Task prompt =>
Below are entries with pictures in them. Output exactly the lines starting at the line with "[00:17:22.99]" and ending at the line with "[00:17:23.94]", both included, but not the pictures.

Records to use =>
____________________

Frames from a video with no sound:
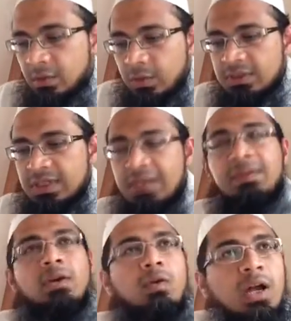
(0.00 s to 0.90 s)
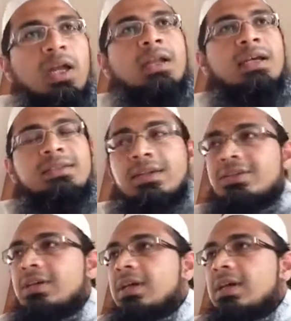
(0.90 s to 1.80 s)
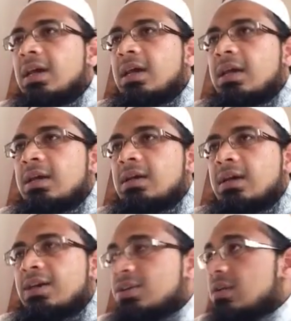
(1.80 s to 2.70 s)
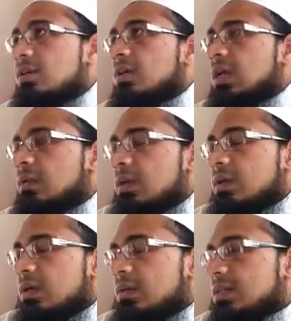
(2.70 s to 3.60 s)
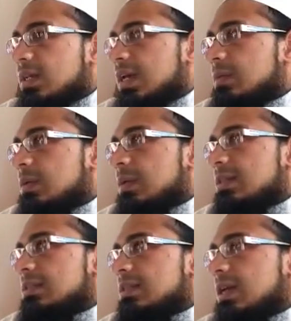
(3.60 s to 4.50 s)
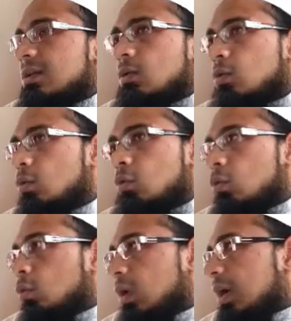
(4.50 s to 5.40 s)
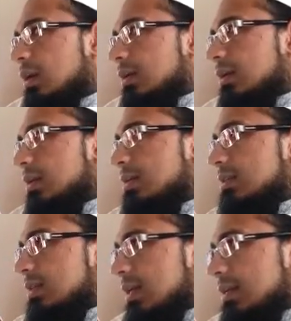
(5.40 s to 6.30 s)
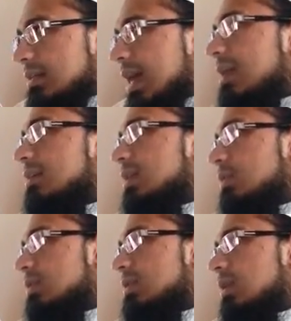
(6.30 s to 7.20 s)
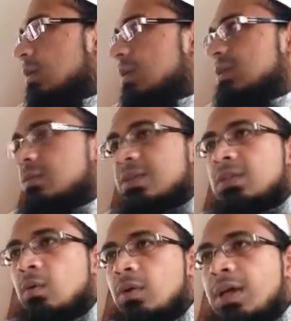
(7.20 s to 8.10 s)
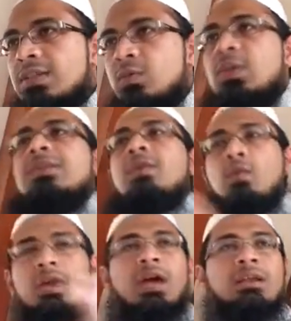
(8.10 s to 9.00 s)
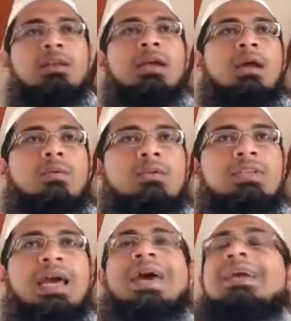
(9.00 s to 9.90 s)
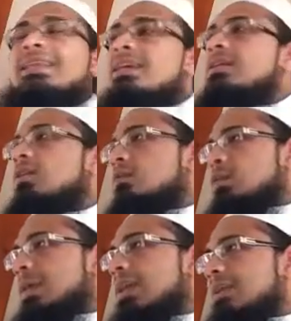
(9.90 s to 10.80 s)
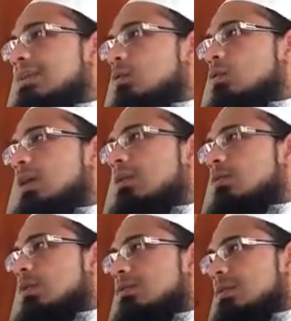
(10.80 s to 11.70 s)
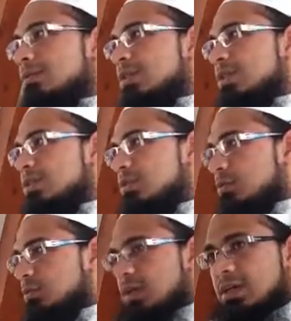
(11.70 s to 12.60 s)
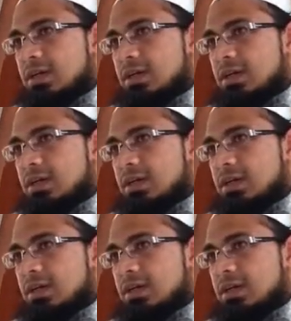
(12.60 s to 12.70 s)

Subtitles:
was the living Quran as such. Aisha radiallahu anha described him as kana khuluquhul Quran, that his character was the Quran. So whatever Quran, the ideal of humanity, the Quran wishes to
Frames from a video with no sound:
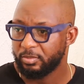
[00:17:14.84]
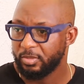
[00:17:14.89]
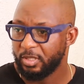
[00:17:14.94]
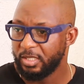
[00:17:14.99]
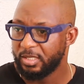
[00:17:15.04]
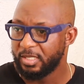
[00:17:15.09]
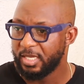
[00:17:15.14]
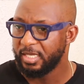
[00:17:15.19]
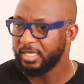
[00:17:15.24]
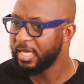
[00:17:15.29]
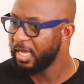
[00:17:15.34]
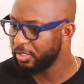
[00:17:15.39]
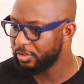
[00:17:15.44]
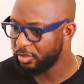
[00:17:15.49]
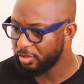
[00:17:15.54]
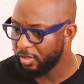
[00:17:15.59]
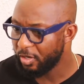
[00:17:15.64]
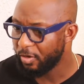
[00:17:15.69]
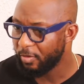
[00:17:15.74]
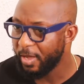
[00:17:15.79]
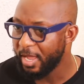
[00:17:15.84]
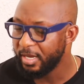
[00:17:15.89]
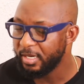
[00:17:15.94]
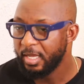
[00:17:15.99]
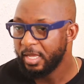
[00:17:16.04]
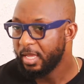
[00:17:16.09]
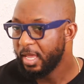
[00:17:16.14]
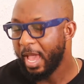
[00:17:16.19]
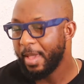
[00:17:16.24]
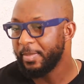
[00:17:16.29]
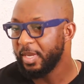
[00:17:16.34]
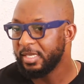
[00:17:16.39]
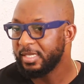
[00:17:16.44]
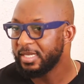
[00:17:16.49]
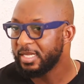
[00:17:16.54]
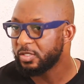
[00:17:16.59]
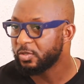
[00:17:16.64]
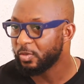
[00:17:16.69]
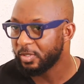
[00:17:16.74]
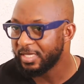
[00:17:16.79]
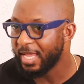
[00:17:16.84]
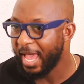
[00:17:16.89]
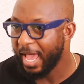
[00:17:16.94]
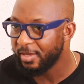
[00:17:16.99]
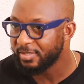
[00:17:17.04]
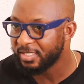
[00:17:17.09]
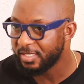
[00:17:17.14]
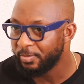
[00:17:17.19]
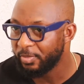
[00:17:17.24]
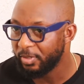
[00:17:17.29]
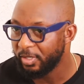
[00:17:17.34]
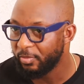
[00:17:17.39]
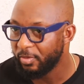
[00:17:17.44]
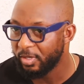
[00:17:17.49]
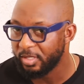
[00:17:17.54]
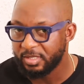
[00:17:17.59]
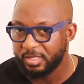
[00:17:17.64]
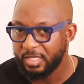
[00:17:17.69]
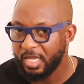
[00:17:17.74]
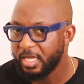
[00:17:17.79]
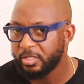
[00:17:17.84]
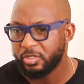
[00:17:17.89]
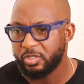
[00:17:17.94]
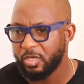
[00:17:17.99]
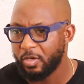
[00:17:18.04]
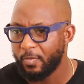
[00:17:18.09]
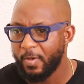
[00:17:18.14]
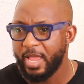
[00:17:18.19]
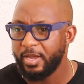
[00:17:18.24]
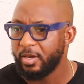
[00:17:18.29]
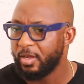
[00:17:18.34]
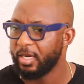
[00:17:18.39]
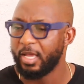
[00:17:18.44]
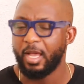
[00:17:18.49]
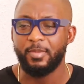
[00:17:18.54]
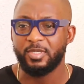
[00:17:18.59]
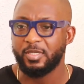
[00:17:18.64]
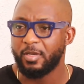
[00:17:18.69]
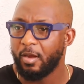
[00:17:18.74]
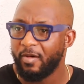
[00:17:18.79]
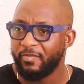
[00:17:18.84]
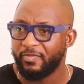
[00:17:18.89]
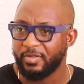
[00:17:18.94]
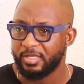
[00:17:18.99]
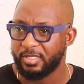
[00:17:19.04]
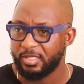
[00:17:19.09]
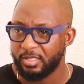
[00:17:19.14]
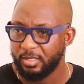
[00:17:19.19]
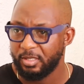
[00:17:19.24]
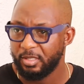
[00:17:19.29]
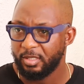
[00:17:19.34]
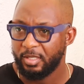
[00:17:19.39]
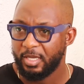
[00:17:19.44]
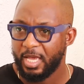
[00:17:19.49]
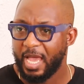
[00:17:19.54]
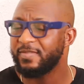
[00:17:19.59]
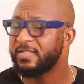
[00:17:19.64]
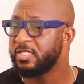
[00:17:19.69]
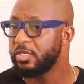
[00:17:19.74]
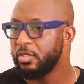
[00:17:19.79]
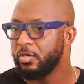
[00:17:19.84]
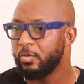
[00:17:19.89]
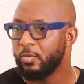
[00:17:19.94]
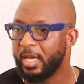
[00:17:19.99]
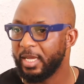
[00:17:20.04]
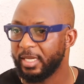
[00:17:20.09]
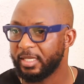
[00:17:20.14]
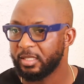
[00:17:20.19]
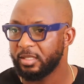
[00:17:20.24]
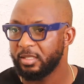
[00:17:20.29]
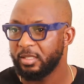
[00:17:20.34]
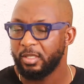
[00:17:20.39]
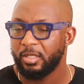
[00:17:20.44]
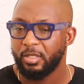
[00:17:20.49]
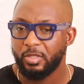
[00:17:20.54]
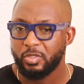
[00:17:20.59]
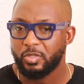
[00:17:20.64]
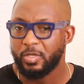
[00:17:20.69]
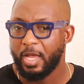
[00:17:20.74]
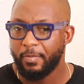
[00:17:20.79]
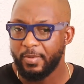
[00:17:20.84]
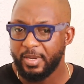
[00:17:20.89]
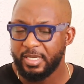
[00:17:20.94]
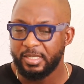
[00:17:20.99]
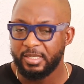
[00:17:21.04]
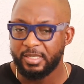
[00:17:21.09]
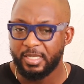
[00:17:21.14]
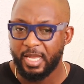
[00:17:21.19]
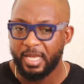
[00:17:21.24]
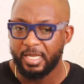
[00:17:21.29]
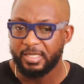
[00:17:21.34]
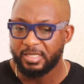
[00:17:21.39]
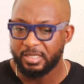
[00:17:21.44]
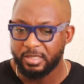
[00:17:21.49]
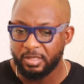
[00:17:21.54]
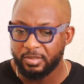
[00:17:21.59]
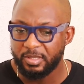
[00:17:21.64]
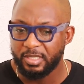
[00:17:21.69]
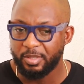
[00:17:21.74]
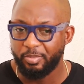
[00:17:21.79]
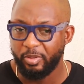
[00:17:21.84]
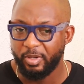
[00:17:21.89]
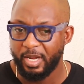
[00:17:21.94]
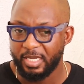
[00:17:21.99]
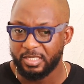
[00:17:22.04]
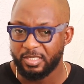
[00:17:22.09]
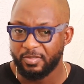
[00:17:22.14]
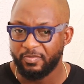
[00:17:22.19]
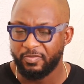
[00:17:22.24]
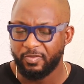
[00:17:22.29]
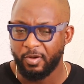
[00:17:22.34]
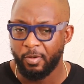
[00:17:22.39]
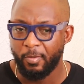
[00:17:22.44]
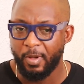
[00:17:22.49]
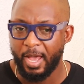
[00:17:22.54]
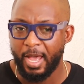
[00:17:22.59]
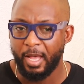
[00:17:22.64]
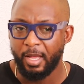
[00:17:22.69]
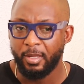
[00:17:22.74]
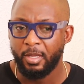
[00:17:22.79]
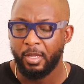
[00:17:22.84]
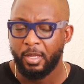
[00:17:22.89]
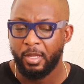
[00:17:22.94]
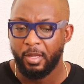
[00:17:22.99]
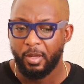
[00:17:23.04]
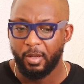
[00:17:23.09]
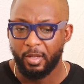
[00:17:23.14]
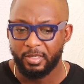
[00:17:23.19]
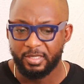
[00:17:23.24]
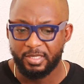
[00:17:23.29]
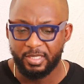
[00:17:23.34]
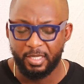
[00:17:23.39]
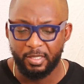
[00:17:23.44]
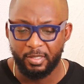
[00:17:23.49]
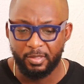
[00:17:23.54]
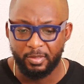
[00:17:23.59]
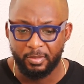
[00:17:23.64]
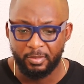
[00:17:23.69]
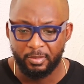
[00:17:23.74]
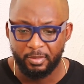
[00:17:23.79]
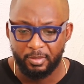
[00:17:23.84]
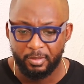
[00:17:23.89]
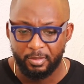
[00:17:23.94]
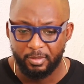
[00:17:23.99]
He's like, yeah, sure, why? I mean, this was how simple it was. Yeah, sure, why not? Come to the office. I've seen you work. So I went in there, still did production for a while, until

____________________

Answer box =>
[00:17:22.99]
[00:17:23.04]
[00:17:23.09]
[00:17:23.14]
[00:17:23.19]
[00:17:23.24]
[00:17:23.29]
[00:17:23.34]
[00:17:23.39]
[00:17:23.44]
[00:17:23.49]
[00:17:23.54]
[00:17:23.59]
[00:17:23.64]
[00:17:23.69]
[00:17:23.74]
[00:17:23.79]
[00:17:23.84]
[00:17:23.89]
[00:17:23.94]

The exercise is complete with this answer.